• **Exercise**: Keep the pictures out of the copy and repeat the records exactly.

• **Records supplied**:
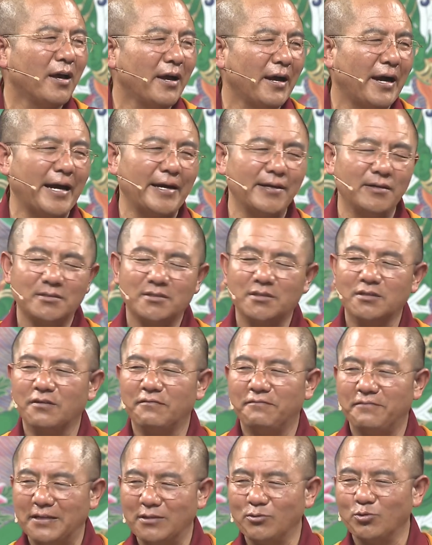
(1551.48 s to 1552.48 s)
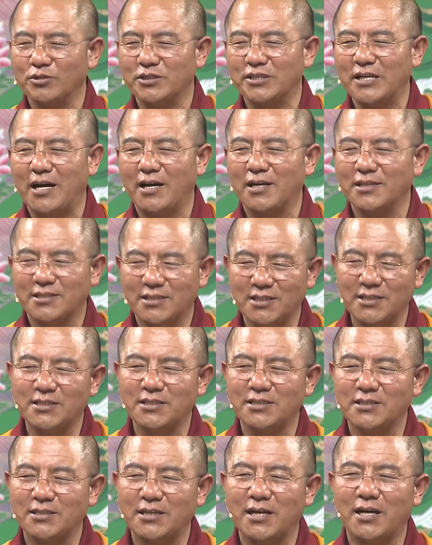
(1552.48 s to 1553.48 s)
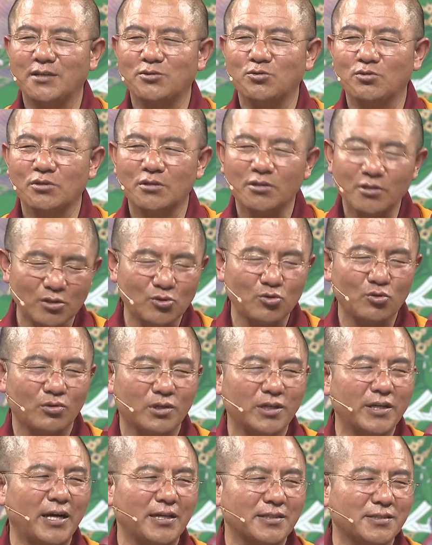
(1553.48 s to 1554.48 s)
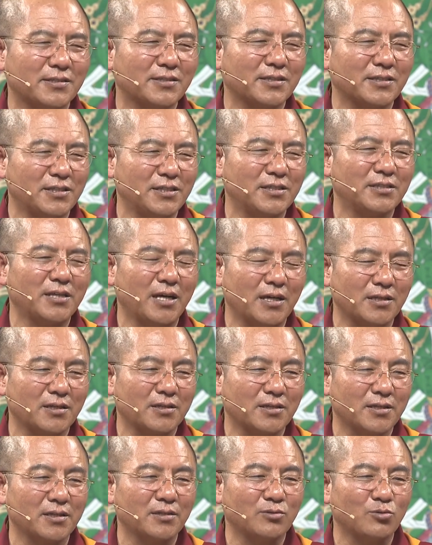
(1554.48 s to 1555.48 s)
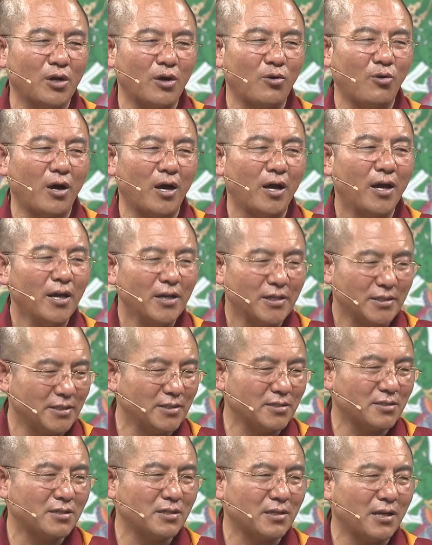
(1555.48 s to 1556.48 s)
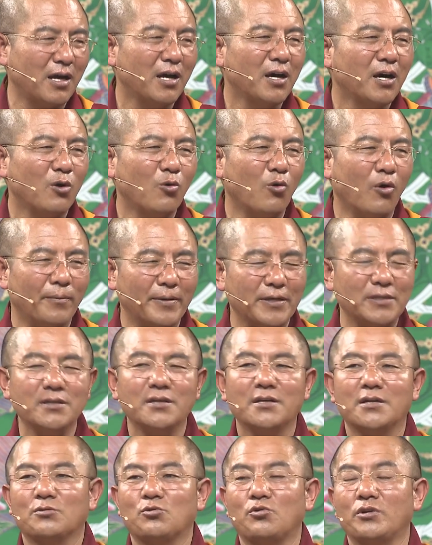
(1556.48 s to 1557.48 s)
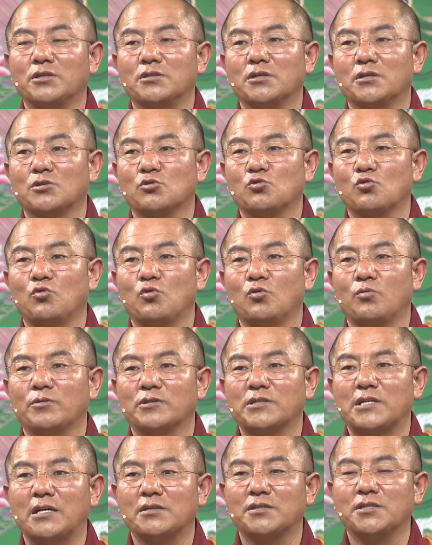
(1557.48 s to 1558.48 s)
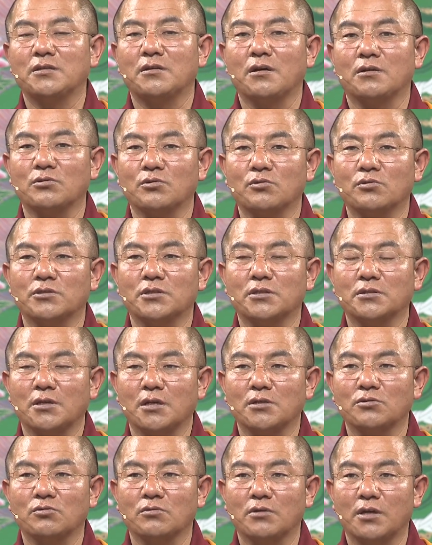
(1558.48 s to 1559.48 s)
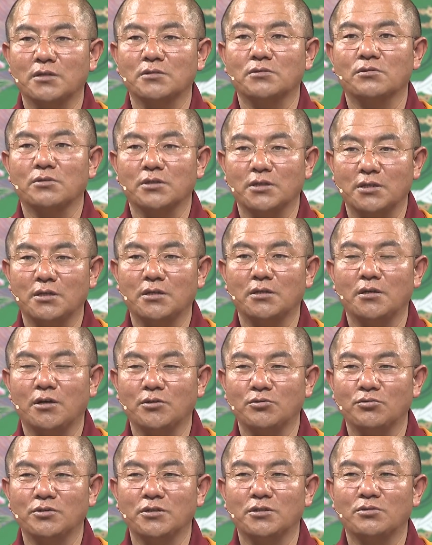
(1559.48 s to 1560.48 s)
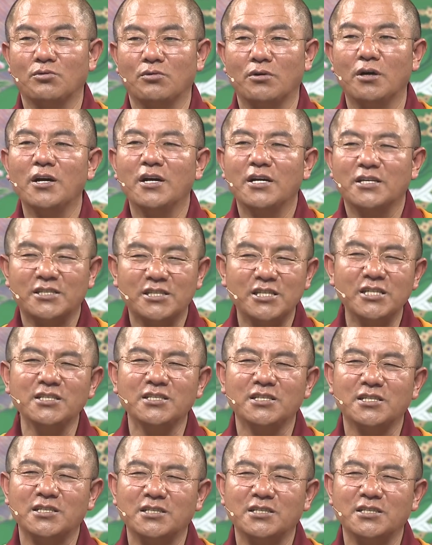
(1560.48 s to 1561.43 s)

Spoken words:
Actually, in order to benefit sentient beings, the compassionate Buddha can transform into various forms, male or female, and in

• **Reply to the exercise**:
(1551.48 s to 1552.48 s)
(1552.48 s to 1553.48 s)
(1553.48 s to 1554.48 s)
(1554.48 s to 1555.48 s)
(1555.48 s to 1556.48 s)
(1556.48 s to 1557.48 s)
(1557.48 s to 1558.48 s)
(1558.48 s to 1559.48 s)
(1559.48 s to 1560.48 s)
(1560.48 s to 1561.43 s)

Spoken words:
Actually, in order to benefit sentient beings, the compassionate Buddha can transform into various forms, male or female, and in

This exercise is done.